%%

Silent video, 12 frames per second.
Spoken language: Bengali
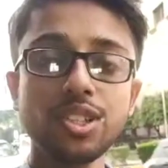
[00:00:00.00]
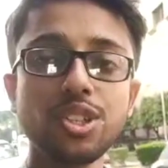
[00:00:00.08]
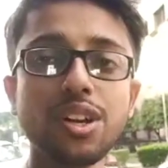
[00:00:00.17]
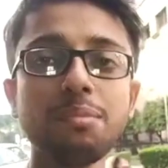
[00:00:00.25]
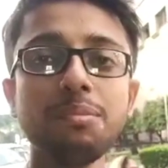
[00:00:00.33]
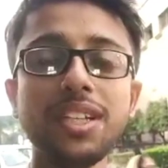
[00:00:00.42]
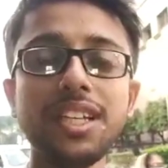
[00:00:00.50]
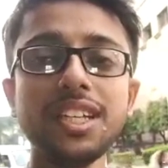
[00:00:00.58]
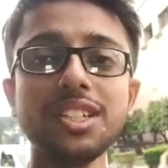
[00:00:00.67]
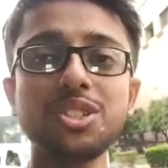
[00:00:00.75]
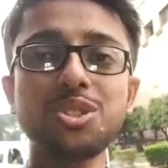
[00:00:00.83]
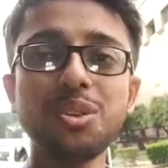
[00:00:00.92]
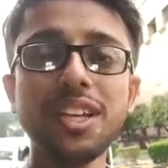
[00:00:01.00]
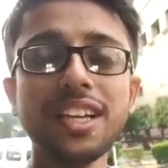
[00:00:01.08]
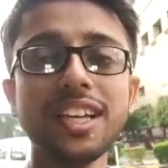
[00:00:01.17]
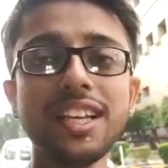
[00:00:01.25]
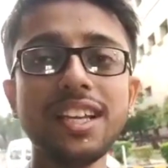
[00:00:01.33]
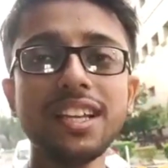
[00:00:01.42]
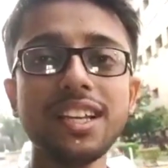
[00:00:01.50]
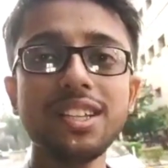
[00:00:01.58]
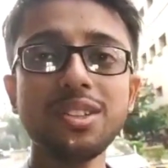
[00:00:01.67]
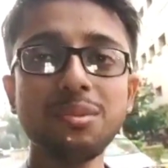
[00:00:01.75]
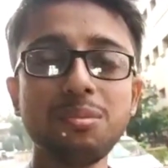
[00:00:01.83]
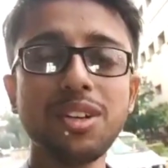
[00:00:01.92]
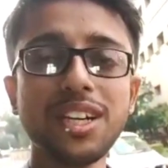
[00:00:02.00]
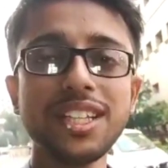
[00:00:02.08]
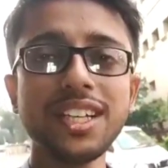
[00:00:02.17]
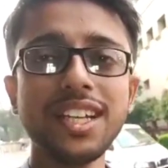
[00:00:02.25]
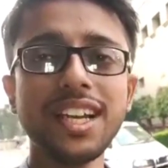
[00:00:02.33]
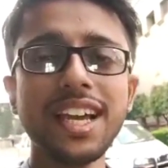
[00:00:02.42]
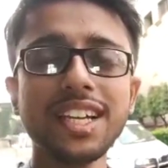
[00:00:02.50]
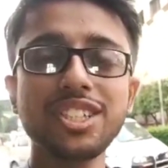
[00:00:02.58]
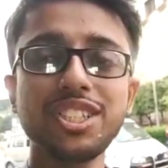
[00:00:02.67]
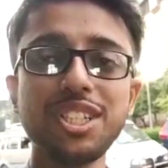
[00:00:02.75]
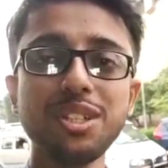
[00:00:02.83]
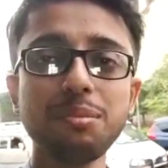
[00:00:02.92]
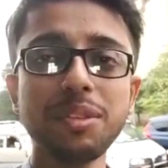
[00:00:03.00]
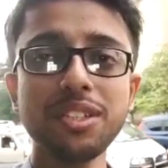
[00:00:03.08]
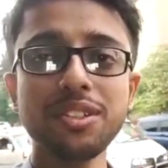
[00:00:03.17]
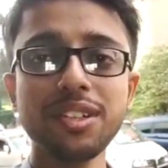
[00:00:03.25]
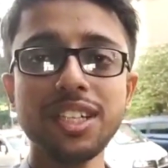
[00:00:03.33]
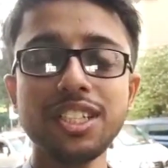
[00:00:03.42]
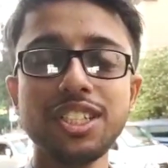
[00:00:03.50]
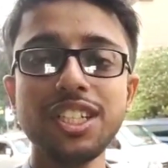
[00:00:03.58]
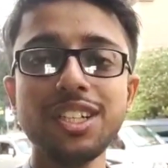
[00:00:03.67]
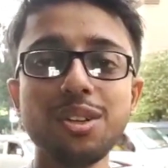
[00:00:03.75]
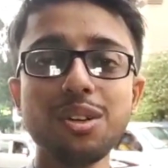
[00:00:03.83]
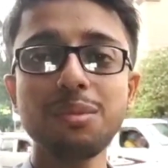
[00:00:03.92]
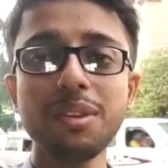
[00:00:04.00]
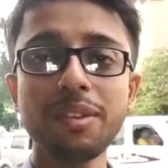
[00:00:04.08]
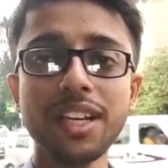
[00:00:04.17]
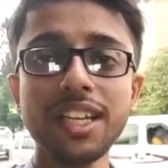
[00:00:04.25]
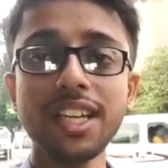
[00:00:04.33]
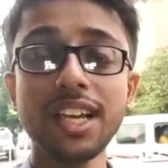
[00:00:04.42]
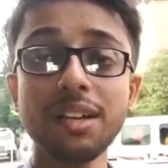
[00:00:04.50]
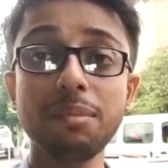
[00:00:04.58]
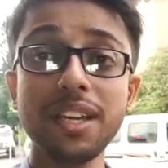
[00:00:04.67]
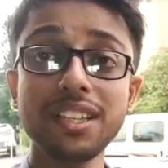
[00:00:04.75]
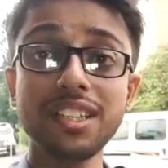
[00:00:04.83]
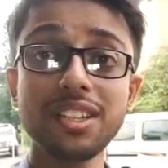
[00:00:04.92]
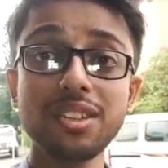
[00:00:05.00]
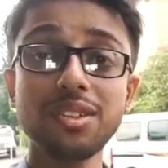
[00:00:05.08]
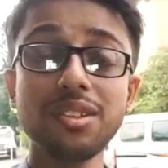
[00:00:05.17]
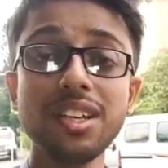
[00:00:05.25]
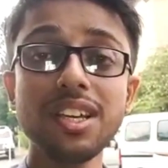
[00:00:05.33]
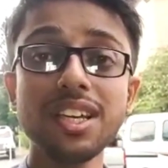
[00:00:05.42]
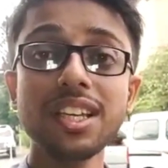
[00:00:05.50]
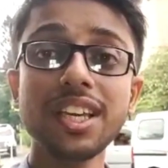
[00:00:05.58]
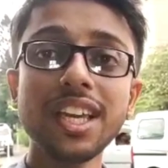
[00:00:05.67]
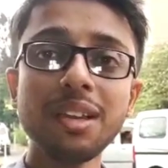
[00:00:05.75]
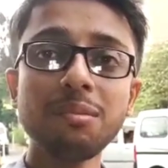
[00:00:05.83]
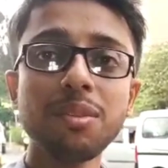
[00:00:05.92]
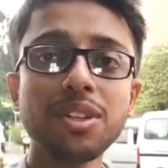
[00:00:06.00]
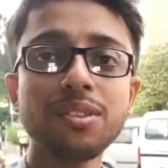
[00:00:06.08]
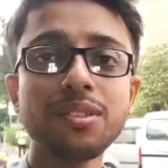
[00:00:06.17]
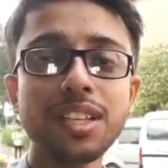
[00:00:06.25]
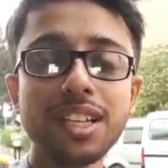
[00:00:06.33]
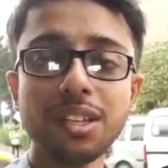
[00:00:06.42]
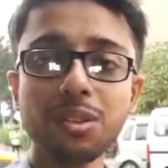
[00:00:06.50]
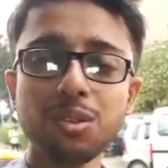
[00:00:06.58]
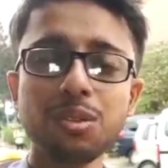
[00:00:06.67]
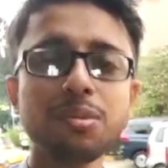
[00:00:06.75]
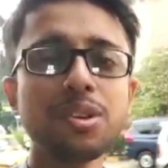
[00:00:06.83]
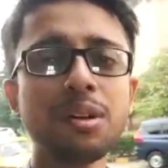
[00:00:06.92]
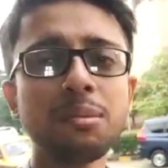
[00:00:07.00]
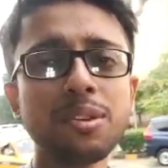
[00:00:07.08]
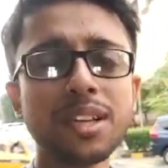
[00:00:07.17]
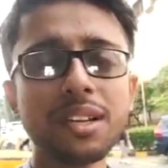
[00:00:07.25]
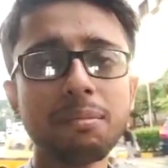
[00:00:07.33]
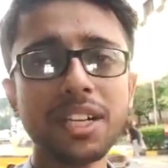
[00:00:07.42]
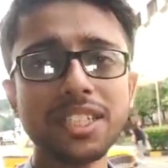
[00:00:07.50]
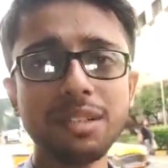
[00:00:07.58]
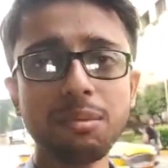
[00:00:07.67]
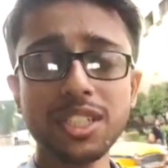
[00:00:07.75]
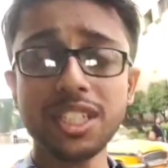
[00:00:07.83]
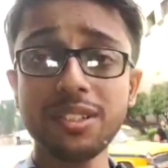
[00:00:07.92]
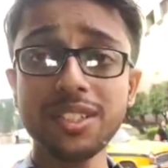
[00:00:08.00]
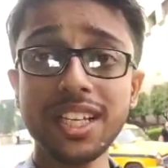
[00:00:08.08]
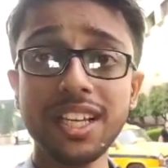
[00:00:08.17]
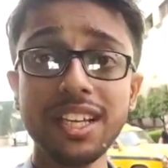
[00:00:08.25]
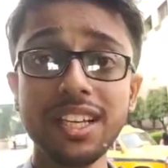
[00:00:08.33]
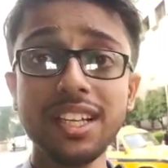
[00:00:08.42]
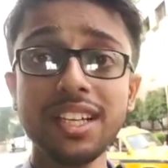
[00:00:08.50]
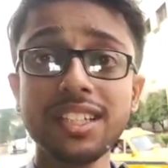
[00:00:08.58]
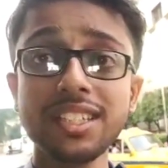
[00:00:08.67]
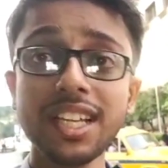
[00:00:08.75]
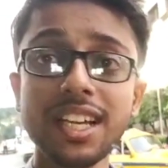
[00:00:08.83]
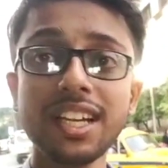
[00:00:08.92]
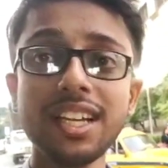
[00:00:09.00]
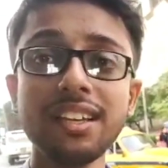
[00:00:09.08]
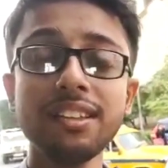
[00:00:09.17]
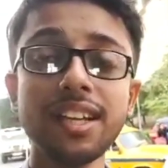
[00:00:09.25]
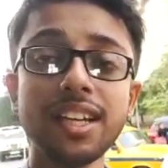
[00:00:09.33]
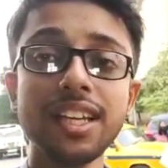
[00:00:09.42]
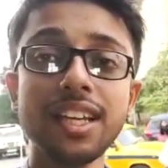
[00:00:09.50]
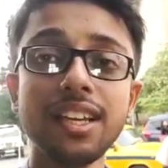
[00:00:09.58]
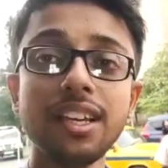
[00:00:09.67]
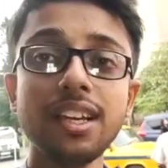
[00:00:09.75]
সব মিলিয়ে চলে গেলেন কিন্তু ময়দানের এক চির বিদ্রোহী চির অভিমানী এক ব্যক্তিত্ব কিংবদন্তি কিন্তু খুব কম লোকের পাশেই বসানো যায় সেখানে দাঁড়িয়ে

%%

#### REQUIREMENT
Would you restate the listing word for word and leave every picture out?

#### COMPLETED EXERCISE
Silent video, 12 frames per second.
Spoken language: Bengali
[00:00:00.00]
[00:00:00.08]
[00:00:00.17]
[00:00:00.25]
[00:00:00.33]
[00:00:00.42]
[00:00:00.50]
[00:00:00.58]
[00:00:00.67]
[00:00:00.75]
[00:00:00.83]
[00:00:00.92]
[00:00:01.00]
[00:00:01.08]
[00:00:01.17]
[00:00:01.25]
[00:00:01.33]
[00:00:01.42]
[00:00:01.50]
[00:00:01.58]
[00:00:01.67]
[00:00:01.75]
[00:00:01.83]
[00:00:01.92]
[00:00:02.00]
[00:00:02.08]
[00:00:02.17]
[00:00:02.25]
[00:00:02.33]
[00:00:02.42]
[00:00:02.50]
[00:00:02.58]
[00:00:02.67]
[00:00:02.75]
[00:00:02.83]
[00:00:02.92]
[00:00:03.00]
[00:00:03.08]
[00:00:03.17]
[00:00:03.25]
[00:00:03.33]
[00:00:03.42]
[00:00:03.50]
[00:00:03.58]
[00:00:03.67]
[00:00:03.75]
[00:00:03.83]
[00:00:03.92]
[00:00:04.00]
[00:00:04.08]
[00:00:04.17]
[00:00:04.25]
[00:00:04.33]
[00:00:04.42]
[00:00:04.50]
[00:00:04.58]
[00:00:04.67]
[00:00:04.75]
[00:00:04.83]
[00:00:04.92]
[00:00:05.00]
[00:00:05.08]
[00:00:05.17]
[00:00:05.25]
[00:00:05.33]
[00:00:05.42]
[00:00:05.50]
[00:00:05.58]
[00:00:05.67]
[00:00:05.75]
[00:00:05.83]
[00:00:05.92]
[00:00:06.00]
[00:00:06.08]
[00:00:06.17]
[00:00:06.25]
[00:00:06.33]
[00:00:06.42]
[00:00:06.50]
[00:00:06.58]
[00:00:06.67]
[00:00:06.75]
[00:00:06.83]
[00:00:06.92]
[00:00:07.00]
[00:00:07.08]
[00:00:07.17]
[00:00:07.25]
[00:00:07.33]
[00:00:07.42]
[00:00:07.50]
[00:00:07.58]
[00:00:07.67]
[00:00:07.75]
[00:00:07.83]
[00:00:07.92]
[00:00:08.00]
[00:00:08.08]
[00:00:08.17]
[00:00:08.25]
[00:00:08.33]
[00:00:08.42]
[00:00:08.50]
[00:00:08.58]
[00:00:08.67]
[00:00:08.75]
[00:00:08.83]
[00:00:08.92]
[00:00:09.00]
[00:00:09.08]
[00:00:09.17]
[00:00:09.25]
[00:00:09.33]
[00:00:09.42]
[00:00:09.50]
[00:00:09.58]
[00:00:09.67]
[00:00:09.75]
সব মিলিয়ে চলে গেলেন কিন্তু ময়দানের এক চির বিদ্রোহী চির অভিমানী এক ব্যক্তিত্ব কিংবদন্তি কিন্তু খুব কম লোকের পাশেই বসানো যায় সেখানে দাঁড়িয়ে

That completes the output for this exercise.